Check command does not exist, why?

Woefdram · January 31, 2023, 11:34am

I’ve read several articles about this problem, but I can’t seem to solve it on my side.

I use Icinga2 Director, and the T-Systems Ansible playbooks to configure my hosts, commands, templates and agents. But every time I get back to the situation in which Icinga Web tells me that “check command X does not exist”.

The commands are actually there, permissions are OK, and when I run them manually as user Nagios (running Debian Bullseye here), they do exactly what they’re supposed to do. The reason for this tenacious error must therefore be somehwere in the configuration of Icinga or the client.

Icinga comes with a load of “external commands”, and strangely enough those do work like a charm. It’s the normal plugin commands that aren’t found. I can, for example, use the plugin “disk”, which shows me the usage of the different volumes I have configured on a host. But if I use “check_load”, a plugin that is available on the host, and to which I point with an absolute path, I get the aforementioned error.

I don’t have a lot of experience with Icinga yet, and I’m sure it must be something small, but I’ve been struggling with this for days now and getter rather frustrated. Colleages are already preparing an old-fashioned Nagios-server to do the monitoring of this collection of machines, because “that works”, but I would hate to drop Icinga for Nagios.

Any hints? Where do I look for errors, are zones somehow involved? I’m using 1 master and a bunch of clients, so I don’t think I should bother too much with zones, but please correct me if I’m wrong here.

rivad · January 31, 2023, 2:11pm

If I get this error, most of the time I want to run a check that only exists on the master but I forgot to tell Icinga2 where to run the check and by default (edit) my director setup (/edit) tries on the client.

Woefdram · January 31, 2023, 4:10pm

I’m trying to run these checks on the client (I need to monitor several hundreds of machines). The checks I try to run are actually there. They are all installed as part of the default installation of these VMs: every VM gets a set of standard Nagios plugins, plus a set of custom made ones.

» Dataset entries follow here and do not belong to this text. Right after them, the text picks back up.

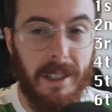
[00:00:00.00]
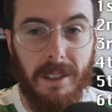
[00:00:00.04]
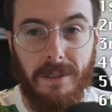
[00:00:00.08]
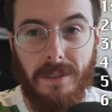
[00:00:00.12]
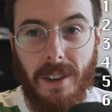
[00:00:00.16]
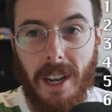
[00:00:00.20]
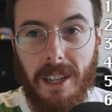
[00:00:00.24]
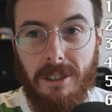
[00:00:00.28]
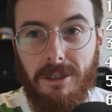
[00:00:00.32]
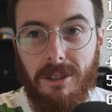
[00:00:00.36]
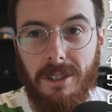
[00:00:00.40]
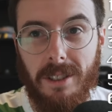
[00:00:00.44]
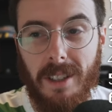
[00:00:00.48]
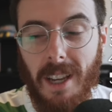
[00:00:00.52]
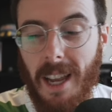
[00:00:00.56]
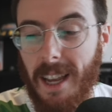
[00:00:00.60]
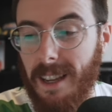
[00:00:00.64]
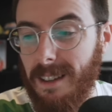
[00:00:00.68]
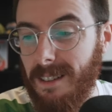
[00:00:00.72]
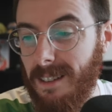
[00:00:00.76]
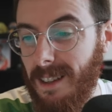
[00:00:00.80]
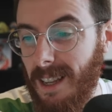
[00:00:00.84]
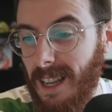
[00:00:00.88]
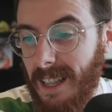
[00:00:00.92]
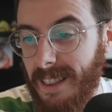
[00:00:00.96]
manufacturers
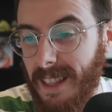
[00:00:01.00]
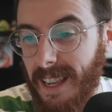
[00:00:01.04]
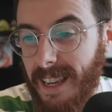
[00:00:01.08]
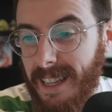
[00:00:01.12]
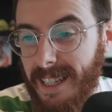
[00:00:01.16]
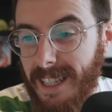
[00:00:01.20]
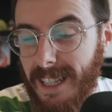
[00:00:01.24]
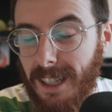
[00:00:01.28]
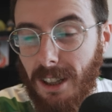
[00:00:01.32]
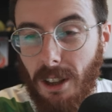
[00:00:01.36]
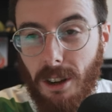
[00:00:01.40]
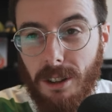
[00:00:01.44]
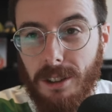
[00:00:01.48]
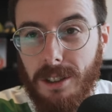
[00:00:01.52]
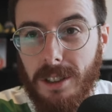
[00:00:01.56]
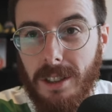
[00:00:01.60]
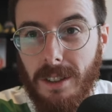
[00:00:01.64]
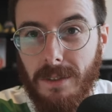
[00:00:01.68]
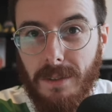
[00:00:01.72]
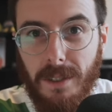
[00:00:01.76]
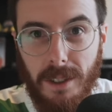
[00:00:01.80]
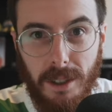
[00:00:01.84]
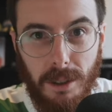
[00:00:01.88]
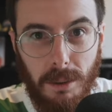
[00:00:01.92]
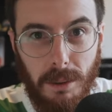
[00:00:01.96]
at? Are they any
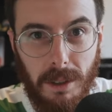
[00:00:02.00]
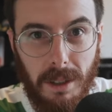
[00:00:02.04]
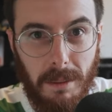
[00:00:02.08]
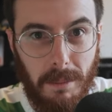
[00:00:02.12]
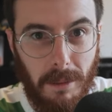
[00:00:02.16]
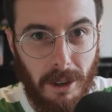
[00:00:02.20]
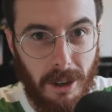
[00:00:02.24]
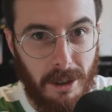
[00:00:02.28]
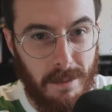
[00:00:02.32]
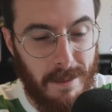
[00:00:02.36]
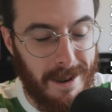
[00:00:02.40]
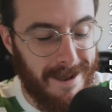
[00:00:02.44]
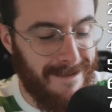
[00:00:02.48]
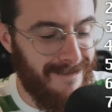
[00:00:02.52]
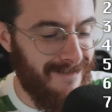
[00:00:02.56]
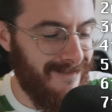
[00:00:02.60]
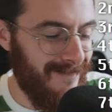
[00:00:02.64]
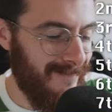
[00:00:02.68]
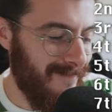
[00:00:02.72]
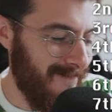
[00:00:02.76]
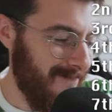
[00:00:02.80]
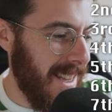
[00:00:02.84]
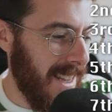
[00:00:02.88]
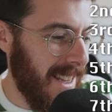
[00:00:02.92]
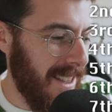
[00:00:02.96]
closer for you at the moment?
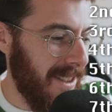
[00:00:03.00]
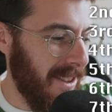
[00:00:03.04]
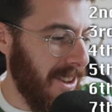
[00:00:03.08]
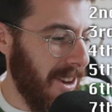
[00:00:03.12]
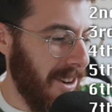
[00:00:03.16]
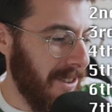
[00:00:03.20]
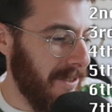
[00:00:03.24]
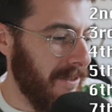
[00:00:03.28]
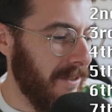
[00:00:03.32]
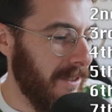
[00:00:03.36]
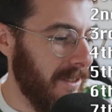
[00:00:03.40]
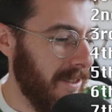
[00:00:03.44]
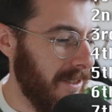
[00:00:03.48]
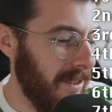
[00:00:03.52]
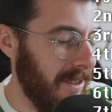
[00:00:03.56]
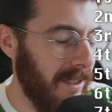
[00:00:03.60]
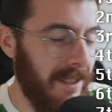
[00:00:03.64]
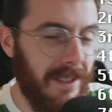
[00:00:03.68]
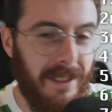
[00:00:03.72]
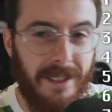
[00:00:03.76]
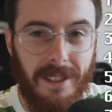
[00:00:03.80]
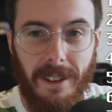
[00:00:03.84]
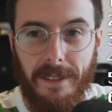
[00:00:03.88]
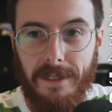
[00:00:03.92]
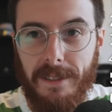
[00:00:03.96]
No,
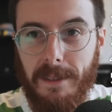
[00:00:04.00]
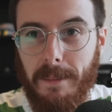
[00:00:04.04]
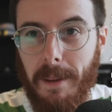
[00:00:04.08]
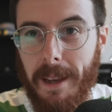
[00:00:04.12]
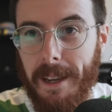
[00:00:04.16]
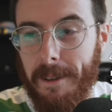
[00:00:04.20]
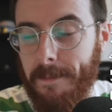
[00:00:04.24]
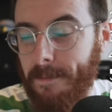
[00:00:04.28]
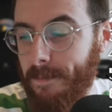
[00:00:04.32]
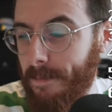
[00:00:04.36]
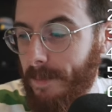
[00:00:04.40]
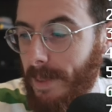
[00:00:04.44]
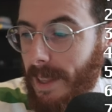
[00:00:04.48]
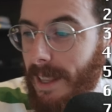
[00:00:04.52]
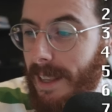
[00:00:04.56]
not for me.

They’re all there, permissions are OK and if run manually, they give the correct output. I’ve defined my commands with the absolute path to those plugins, so “does not exist” is strictly seen not the correct error message.

rivad · January 31, 2023, 5:05pm

Can you check the check source:

Is it really the client?
Can the icinga/nagios user execute the check on the client?
Anything in the logs?

log1c · February 1, 2023, 8:12am

To run checks on the client you need to set the command_endpoint option in the service definition to the endpoint object name of that client. This usually works with command_endpoint = host_name

This will then be reflected in the Check Source on the web interface, like @rivad posted.

rsx · February 1, 2023, 9:05am

…means the the corresponding check command is not defined at the machine where the check should run. Why it is missing depends on how you arrange your object definitions. If you use director to define them the zone selected in Cluster Zone needs to be defined at your agents. If Cluster Zone is empty director-global is used.